**YOUR INSTRUCTIONS:** Output each record verbatim, with pictures left out.
*** Opening RECORDS PROVIDED ***
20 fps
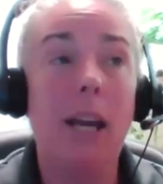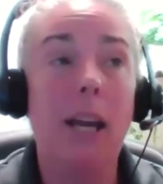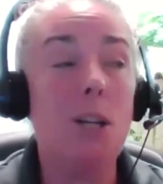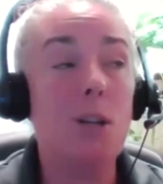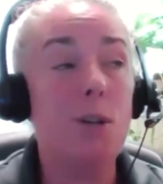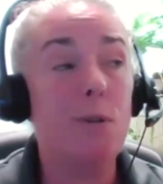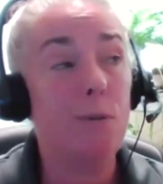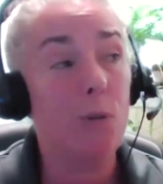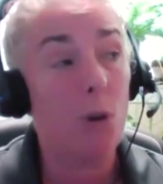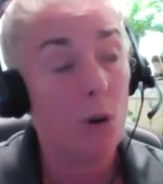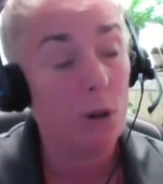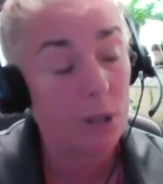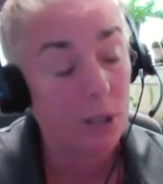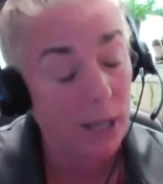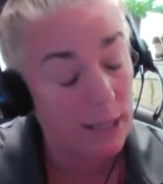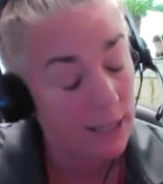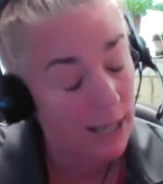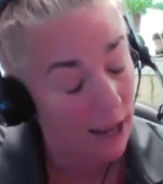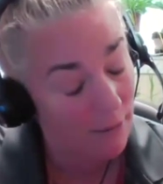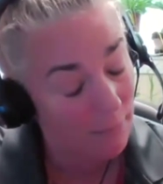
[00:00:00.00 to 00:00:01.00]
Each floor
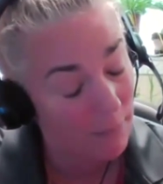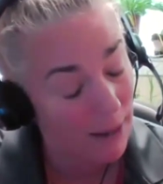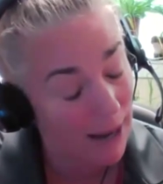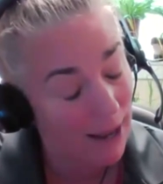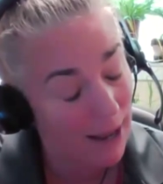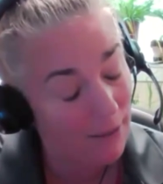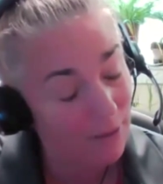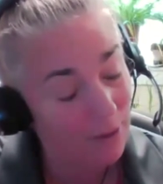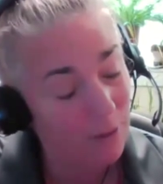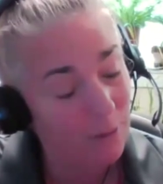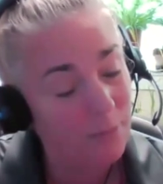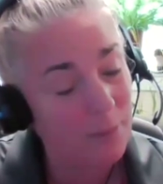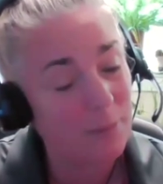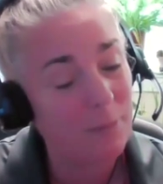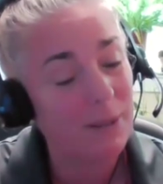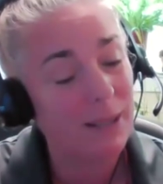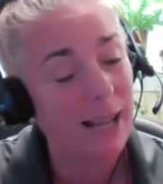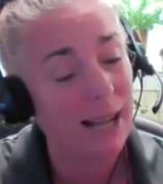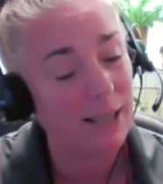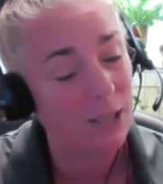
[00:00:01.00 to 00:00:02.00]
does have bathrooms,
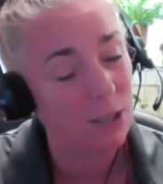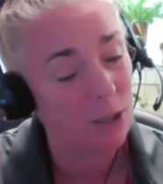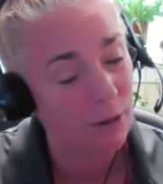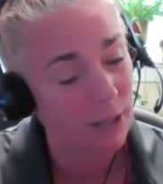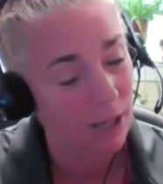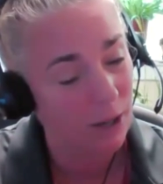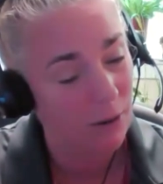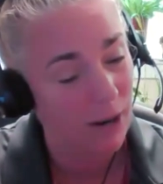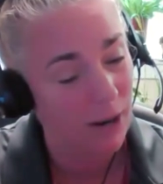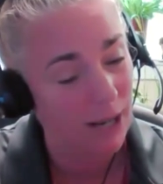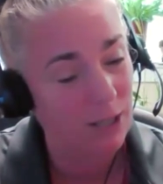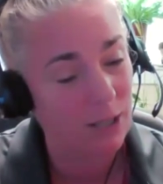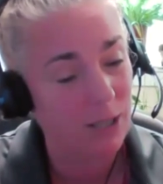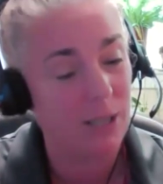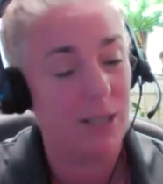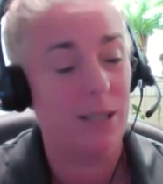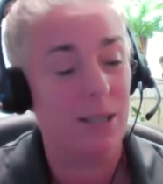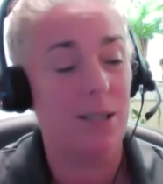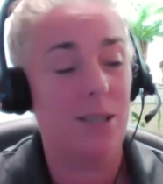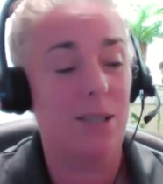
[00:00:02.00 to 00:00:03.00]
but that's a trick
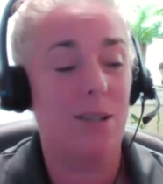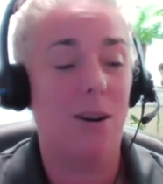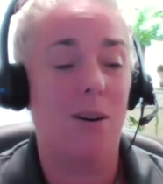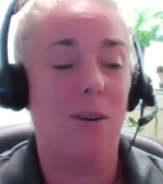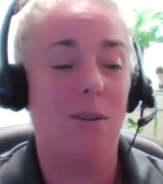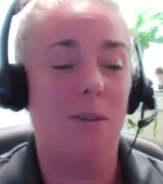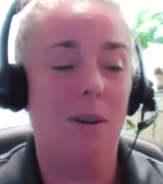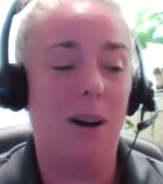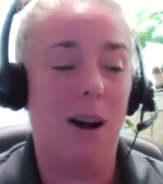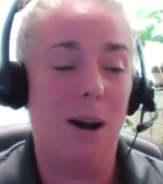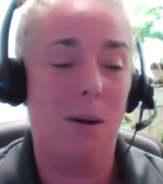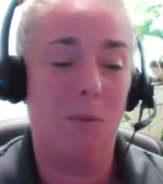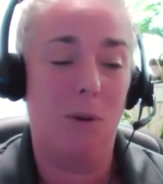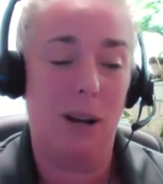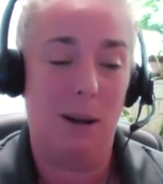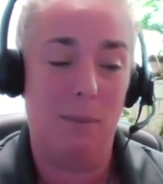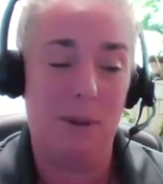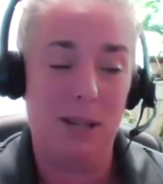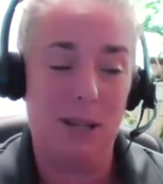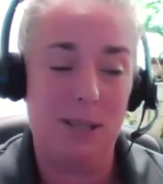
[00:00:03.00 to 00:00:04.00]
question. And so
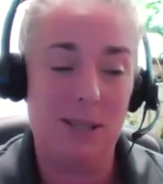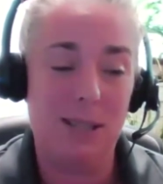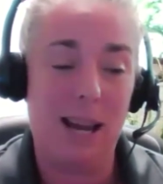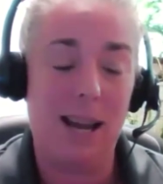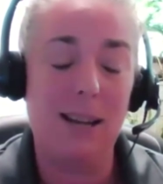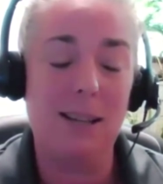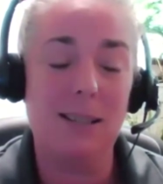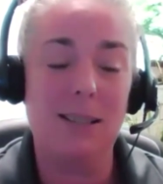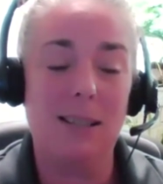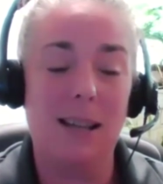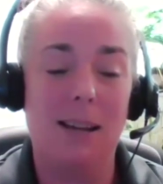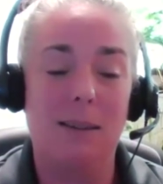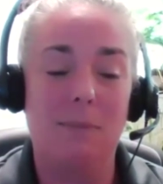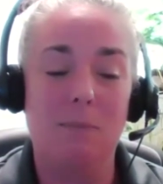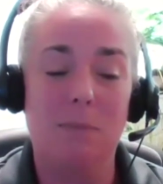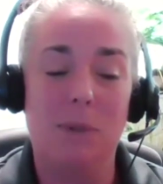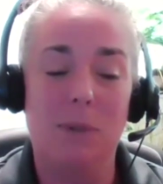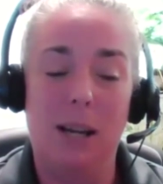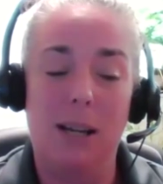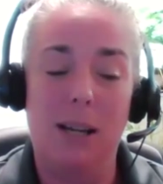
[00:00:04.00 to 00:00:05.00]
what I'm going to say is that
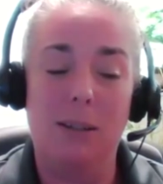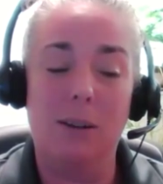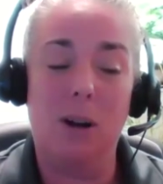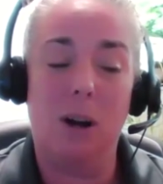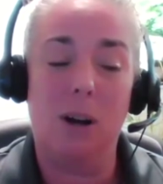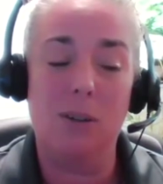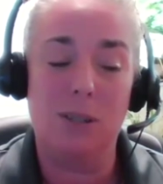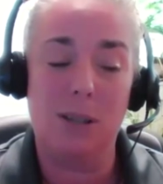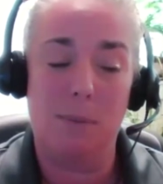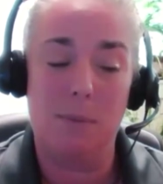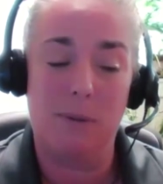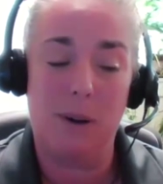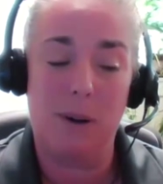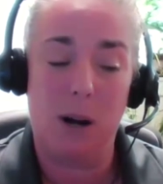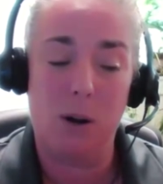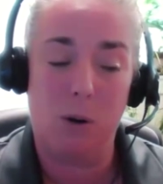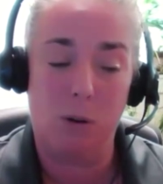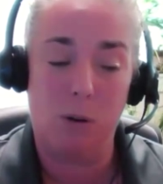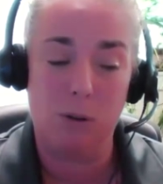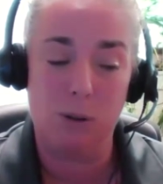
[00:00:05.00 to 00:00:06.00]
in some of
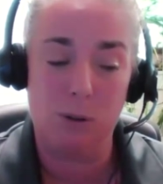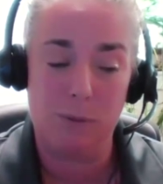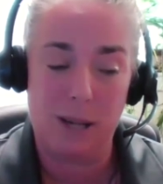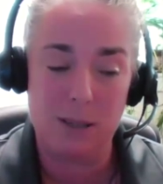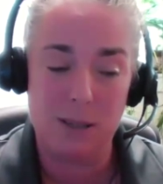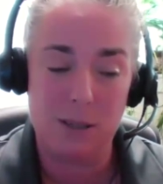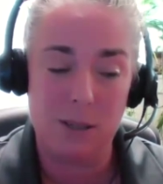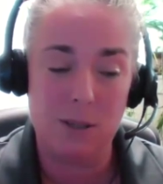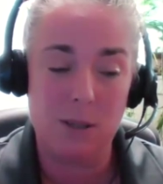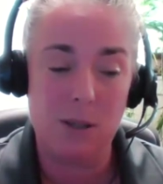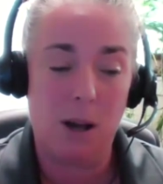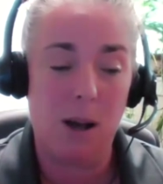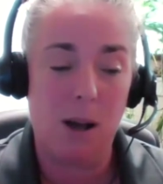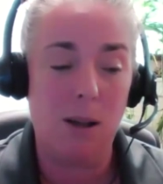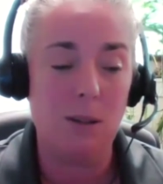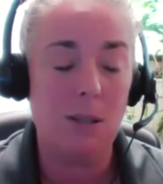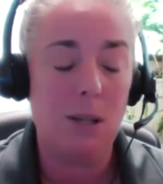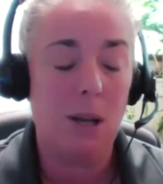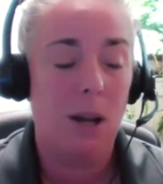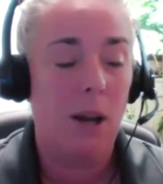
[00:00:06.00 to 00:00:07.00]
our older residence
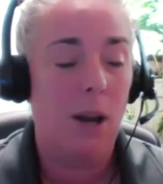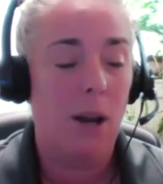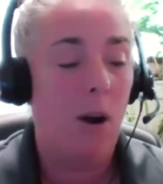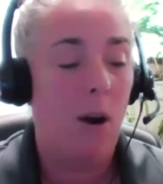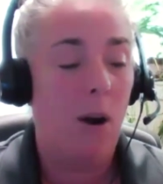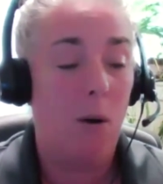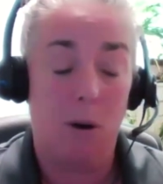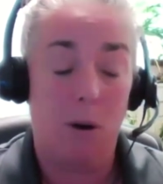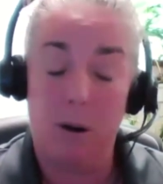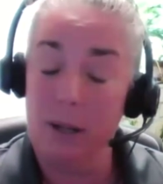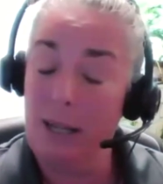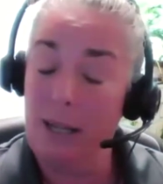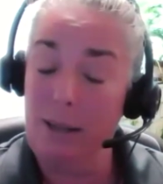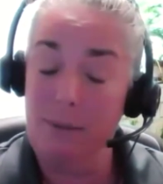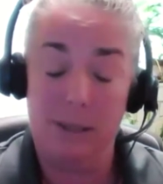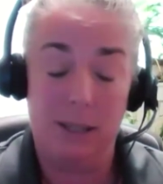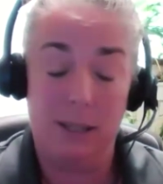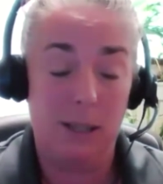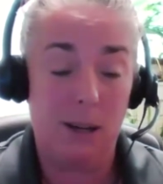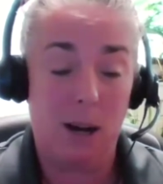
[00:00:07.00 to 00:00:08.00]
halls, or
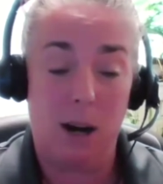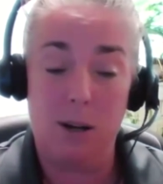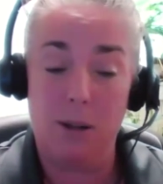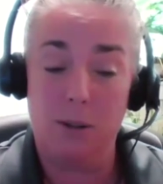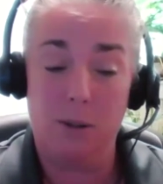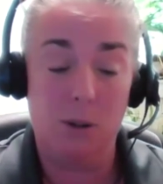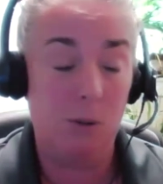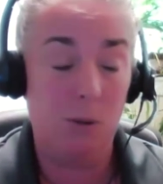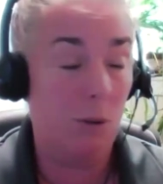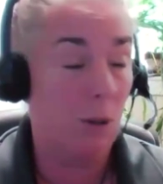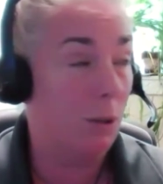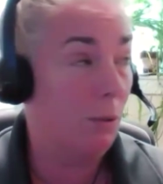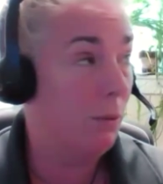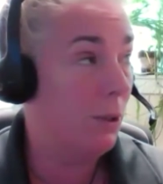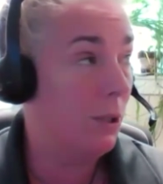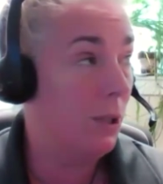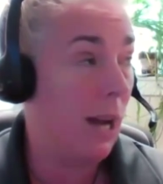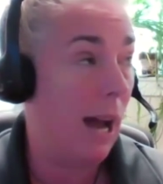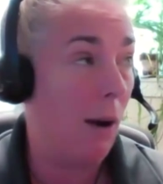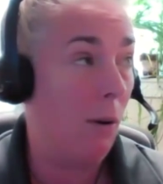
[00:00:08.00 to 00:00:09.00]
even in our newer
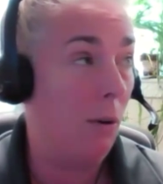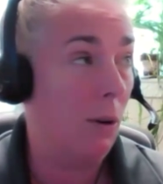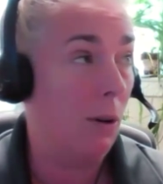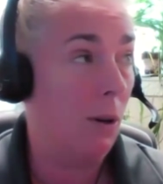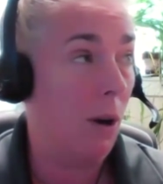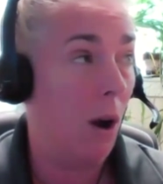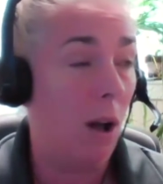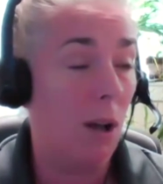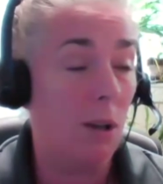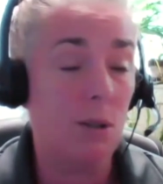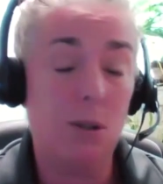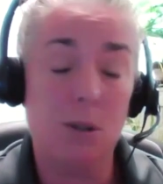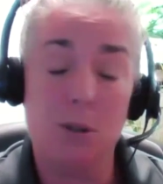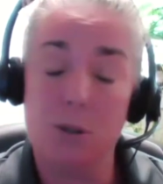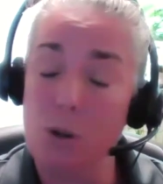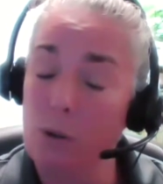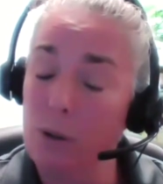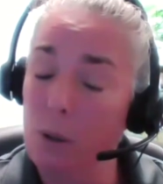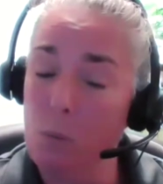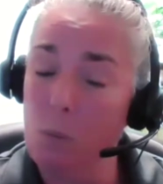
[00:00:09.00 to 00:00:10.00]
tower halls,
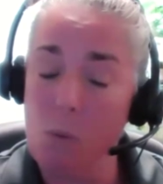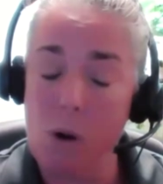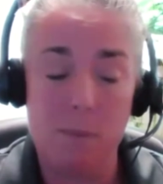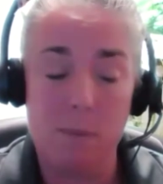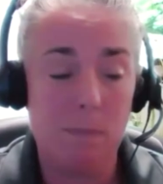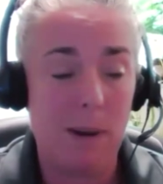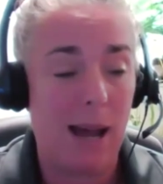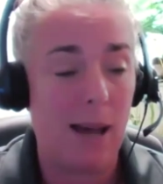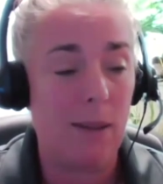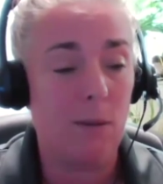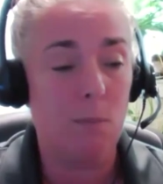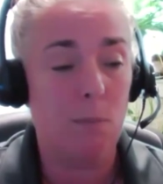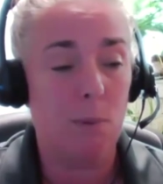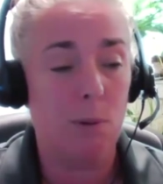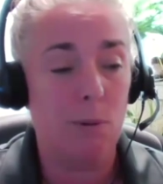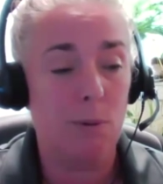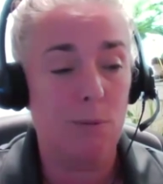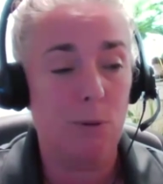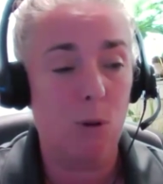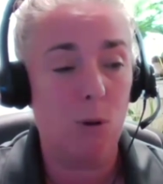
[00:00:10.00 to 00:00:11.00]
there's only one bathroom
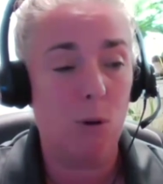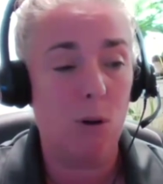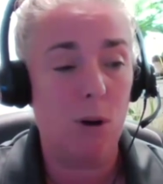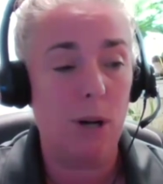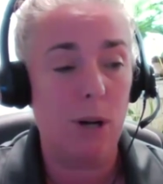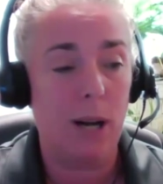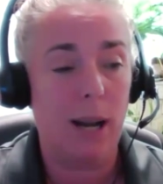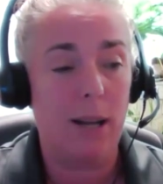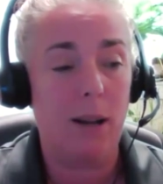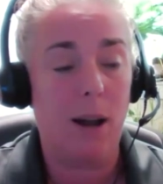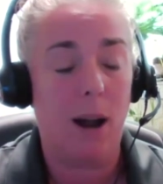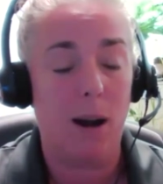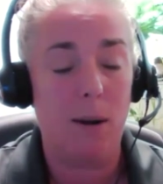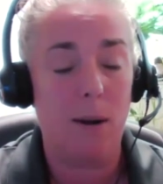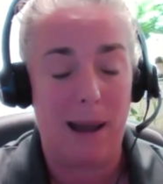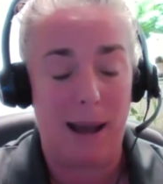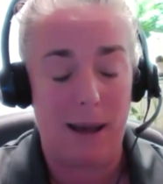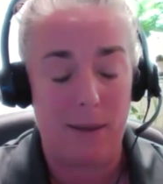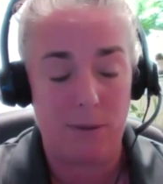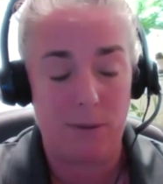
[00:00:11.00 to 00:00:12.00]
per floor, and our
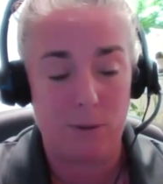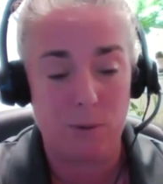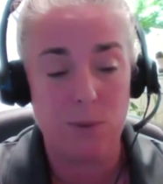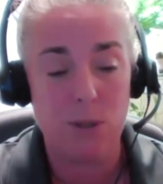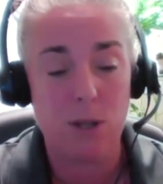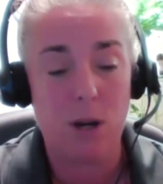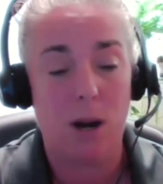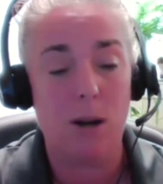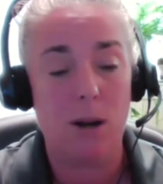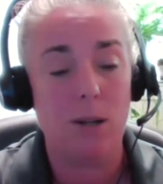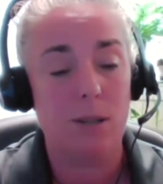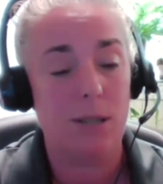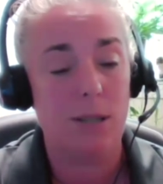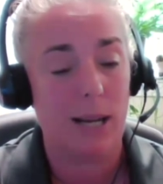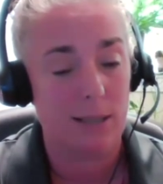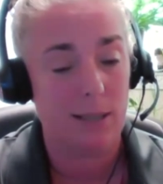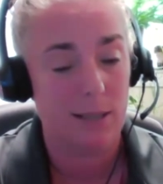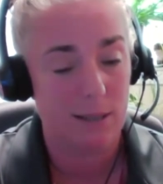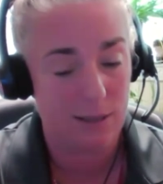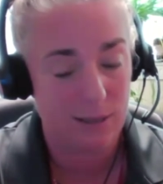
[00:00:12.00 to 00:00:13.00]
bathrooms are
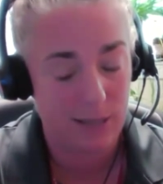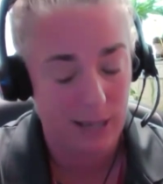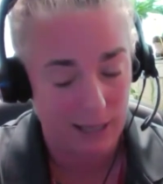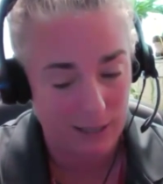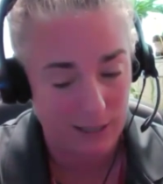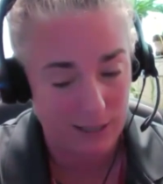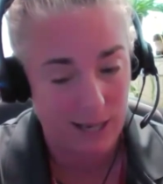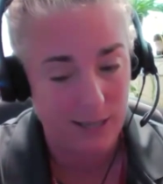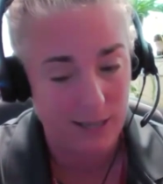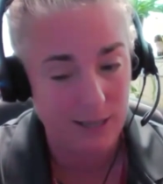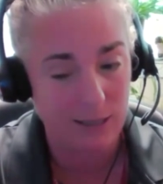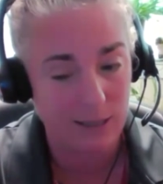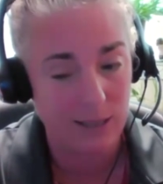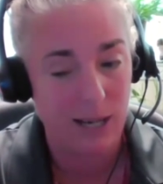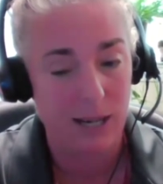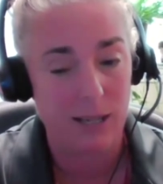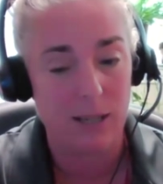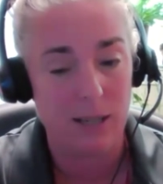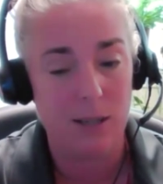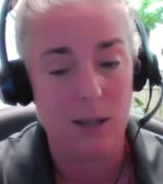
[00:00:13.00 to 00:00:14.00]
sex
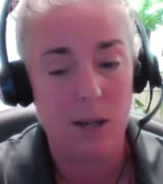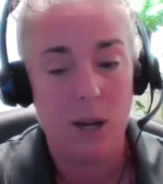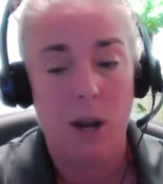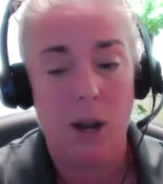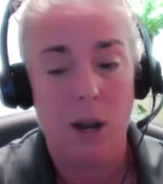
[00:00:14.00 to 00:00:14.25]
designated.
*** Closing RECORDS PROVIDED ***
**ANSWER TO THIS TASK:**
20 fps
[00:00:00.00 to 00:00:01.00]
Each floor
[00:00:01.00 to 00:00:02.00]
does have bathrooms,
[00:00:02.00 to 00:00:03.00]
but that's a trick
[00:00:03.00 to 00:00:04.00]
question. And so
[00:00:04.00 to 00:00:05.00]
what I'm going to say is that
[00:00:05.00 to 00:00:06.00]
in some of
[00:00:06.00 to 00:00:07.00]
our older residence
[00:00:07.00 to 00:00:08.00]
halls, or
[00:00:08.00 to 00:00:09.00]
even in our newer
[00:00:09.00 to 00:00:10.00]
tower halls,
[00:00:10.00 to 00:00:11.00]
there's only one bathroom
[00:00:11.00 to 00:00:12.00]
per floor, and our
[00:00:12.00 to 00:00:13.00]
bathrooms are
[00:00:13.00 to 00:00:14.00]
sex
[00:00:14.00 to 00:00:14.25]
designated.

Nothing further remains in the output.